The Finocchio/San Francisco - Zeni/Mendocino connection lasted over many generations. Four generations of Finocchios all spent time at the Zeni Ranch - to get out of SF, San Jose and Marin where they lived. They’d go to hunt, play, eat & drink, and play pedro. My father Arnold first spent time at the ranch when he was 9 or 10, and then most summers through high school. The Zeni Ranch had a deep impact on his worldview and who he became. He was a good shot with the rifle. Some of the euphemisms and “colorful" expressions that come out of my mouth I’m sure originated at the Zeni Ranch.
Does your family still spend time there?
Well, the Finocchios of my generation lived for many years in Southeast Asia as my dad Arnold worked for Bank of America, a San Francisco bank started by A.P. Giannini as Bank of Italy. Arnold’s brother Robert, his dad Alec and his uncle Joe also worked for BofA. Alec was hired by A.P. Giannini himself as a messenger. Since then my family members have passed on or scattered a bit so we have not been there much anymore. But my father loved it there enough to be buried there in 1995, so obviously it was an important place and time and connection for him. George Zeni is the namesake of my older brother George Finocchio, who also spent some summers working at the Zeni Ranch.
Italians have historically been very Catholic, obviously. What did the Zenis, and Finocchios for that matter, think of the cross-dressing aspect of the famed Finocchio’s club? Did you ever hear any questioning or conflict about that?

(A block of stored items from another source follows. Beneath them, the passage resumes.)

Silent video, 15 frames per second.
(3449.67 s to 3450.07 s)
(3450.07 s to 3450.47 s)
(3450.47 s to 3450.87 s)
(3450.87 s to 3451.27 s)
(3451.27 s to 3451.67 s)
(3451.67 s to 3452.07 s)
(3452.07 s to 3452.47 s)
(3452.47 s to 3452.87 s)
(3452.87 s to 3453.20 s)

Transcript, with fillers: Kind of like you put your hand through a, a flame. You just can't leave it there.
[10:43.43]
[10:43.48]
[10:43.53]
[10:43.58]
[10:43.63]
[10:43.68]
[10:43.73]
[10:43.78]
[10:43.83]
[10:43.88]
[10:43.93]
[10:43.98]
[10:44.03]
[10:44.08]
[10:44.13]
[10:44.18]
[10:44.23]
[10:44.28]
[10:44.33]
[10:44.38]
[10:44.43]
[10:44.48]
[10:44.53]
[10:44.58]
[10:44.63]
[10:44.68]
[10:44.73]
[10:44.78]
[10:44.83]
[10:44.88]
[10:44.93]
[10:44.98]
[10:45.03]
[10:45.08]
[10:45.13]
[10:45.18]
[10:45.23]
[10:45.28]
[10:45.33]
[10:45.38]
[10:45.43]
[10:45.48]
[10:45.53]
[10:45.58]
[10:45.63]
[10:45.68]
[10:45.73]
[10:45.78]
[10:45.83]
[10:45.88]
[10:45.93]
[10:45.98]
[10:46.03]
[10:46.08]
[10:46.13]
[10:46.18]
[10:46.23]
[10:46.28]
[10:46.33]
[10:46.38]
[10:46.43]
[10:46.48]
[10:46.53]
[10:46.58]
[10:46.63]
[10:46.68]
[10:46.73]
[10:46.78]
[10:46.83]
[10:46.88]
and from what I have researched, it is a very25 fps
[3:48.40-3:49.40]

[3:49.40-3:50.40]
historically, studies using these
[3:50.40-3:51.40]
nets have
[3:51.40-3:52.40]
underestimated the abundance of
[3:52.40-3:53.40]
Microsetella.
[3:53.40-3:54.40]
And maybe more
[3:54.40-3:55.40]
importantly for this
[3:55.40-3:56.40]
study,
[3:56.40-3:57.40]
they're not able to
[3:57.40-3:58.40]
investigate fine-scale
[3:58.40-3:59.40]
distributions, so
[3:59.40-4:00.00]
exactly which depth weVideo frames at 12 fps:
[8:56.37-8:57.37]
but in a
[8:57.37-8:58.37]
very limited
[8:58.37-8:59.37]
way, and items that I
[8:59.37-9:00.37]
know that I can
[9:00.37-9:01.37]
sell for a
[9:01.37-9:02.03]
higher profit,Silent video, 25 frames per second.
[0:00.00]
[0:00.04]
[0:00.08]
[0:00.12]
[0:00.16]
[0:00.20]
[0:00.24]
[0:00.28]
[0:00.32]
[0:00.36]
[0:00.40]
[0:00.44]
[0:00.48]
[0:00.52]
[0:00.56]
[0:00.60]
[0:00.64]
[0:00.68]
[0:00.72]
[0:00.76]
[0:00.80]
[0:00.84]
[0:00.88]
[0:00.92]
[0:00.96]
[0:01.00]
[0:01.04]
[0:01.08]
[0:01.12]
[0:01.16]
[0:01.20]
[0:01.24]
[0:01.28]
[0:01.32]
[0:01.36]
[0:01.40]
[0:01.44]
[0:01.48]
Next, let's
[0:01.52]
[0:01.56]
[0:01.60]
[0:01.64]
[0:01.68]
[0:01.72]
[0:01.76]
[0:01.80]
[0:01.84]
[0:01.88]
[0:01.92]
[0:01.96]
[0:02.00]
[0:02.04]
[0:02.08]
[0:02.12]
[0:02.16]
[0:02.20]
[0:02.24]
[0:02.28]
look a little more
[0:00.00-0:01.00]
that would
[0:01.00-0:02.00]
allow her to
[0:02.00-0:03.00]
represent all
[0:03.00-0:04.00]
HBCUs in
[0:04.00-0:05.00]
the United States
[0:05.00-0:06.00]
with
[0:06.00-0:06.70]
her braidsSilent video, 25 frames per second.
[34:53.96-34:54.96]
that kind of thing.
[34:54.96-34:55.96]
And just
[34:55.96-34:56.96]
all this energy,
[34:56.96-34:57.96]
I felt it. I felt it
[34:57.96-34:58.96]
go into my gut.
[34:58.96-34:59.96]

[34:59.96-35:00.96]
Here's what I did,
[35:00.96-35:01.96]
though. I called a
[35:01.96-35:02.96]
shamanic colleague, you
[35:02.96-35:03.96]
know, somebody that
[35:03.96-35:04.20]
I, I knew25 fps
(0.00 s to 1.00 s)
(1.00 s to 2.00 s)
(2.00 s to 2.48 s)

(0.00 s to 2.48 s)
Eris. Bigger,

Among the Finocchios, I think the acceptance of Finocchio’s Club was generational. My generation went to shows there and were proud of Finocchio’s Club. Some in older generations felt differently. I recall my grandmother, when asked about the club, exclaiming rather scornfully, “That’s the wrong side of the Finocchio family!” I don’t know what the Zeni’s thought about the club. I remember George Zeni being rather libertarian so probably thought, “if that’s what those men want to do in their free time, fine by me.”
Anything else to add?
I’d probably think of more over time, but now not really. We’re still connected to the Zeni family, and my brother George and his sons visited them at the ranch recently. I’m hoping to take my son, Alessandro, up there to visit sometime soon. It can be hard to recollect or extract too many details from those who might have been around then, and many are now gone. Especially since, as one of the Zeni’s told me, “To the old timers, the story wasn’t important since they lived it!”